Das Ende des Rechtsstaats heraufzubeschwören, sei aber zu früh: "Vor dem Hintergrund von Gesprächen mit Vertretern der Polizeispitze bin ich übrigens einigermaßen zuversichtlich, dass eine Lösung gefunden werden kann, die rechtsstaatliche Erfordernisse mit den Bedürfnissen der Polizei in Einklang bringt", ließ der Datenschutz-Landesbeauftragte Prof. Dr. Petri den stern am Ende des Interviews wissen.
Keine Sorge vor Spionage
Sorgen vor Zugriff durch den US-Konzern Palantir macht sich indes keine Behörde. Auch Prof. Dr. Petri ist zuversichtlich: "Palantir ist ein Unternehmen, dessen Konzernzentrale in den USA sitzt und das im Ruf steht, sehr enge Beziehungen zu den US-Geheimdiensten zu pflegen. Falls Polizeidaten an diesen Dienstleister abfließen sollten, würde das Risiko entstehen, dass fremde Geheimdienste im großen Umfang auf deutsche Polizeidaten zugreifen. Die Maßnahmen des BLKA müsste man natürlich überprüfen, sie scheinen aber nicht vorneherein ungeeignet zu sein."
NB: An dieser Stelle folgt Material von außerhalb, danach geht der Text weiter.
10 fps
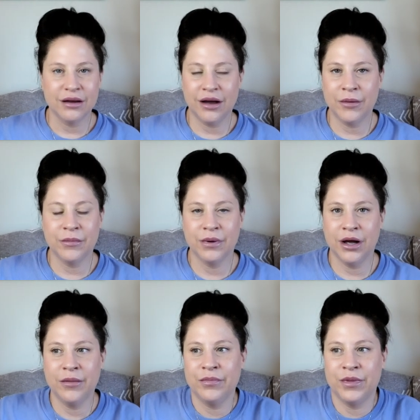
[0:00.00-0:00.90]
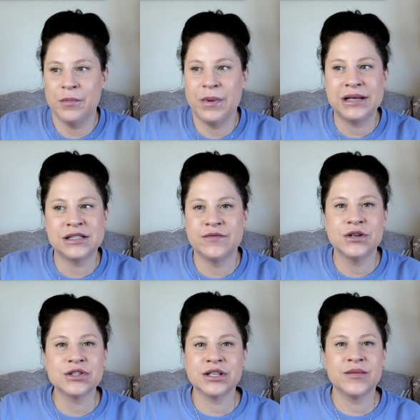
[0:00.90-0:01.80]
I'm, I'm the best
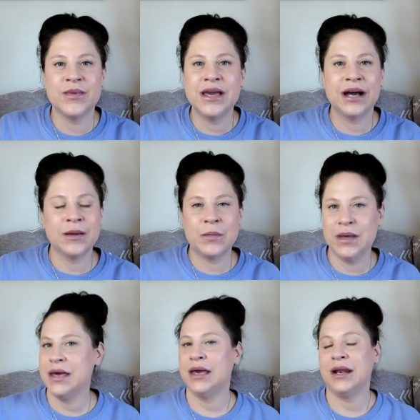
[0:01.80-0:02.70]
version of me I can be.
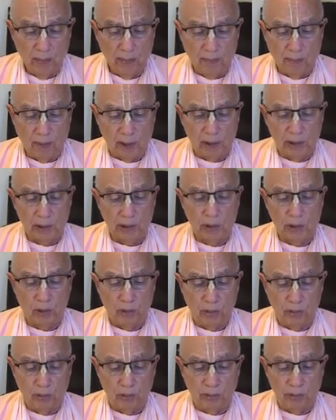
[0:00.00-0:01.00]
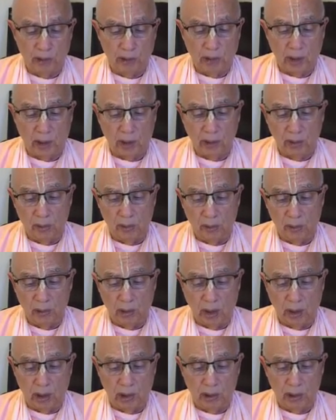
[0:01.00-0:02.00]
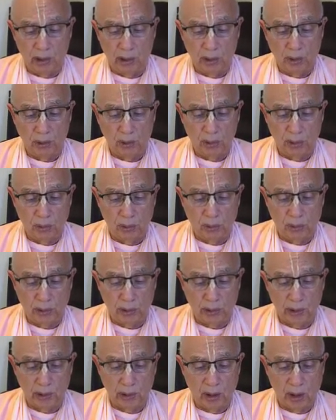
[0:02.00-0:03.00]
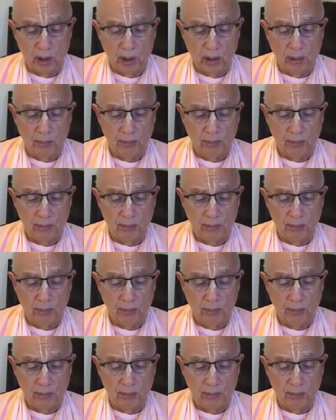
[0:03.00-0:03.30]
Manaso Vritayo Nashu Krishna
Palantir Technologies wurde 2004 von Peter Thiel, Alex Karp, Joe Lonsdale, Stephen Cohen und Nathan Gettings gegründet. Seinen Namen bekam das Unternehmen in Anlehnung an die "Palantíri" aus J. R. R. Tolkiens Fantasy-Saga "Herr der Ringe". In Mittelerde dienen "sehenden Steine" als Kommunikationsmittel über weite Distanzen und gelten dort als mächtige und gefährliche Gegenstände. Der Namen "Gotham" für die Software lieh sich Palantir aus der Batman-Reihe, es handelt sich dabei um die Hauptstadt des Comicuniversums, die berühmt und berüchtigt für ihre kriminellen Schurken (und Helden) ist.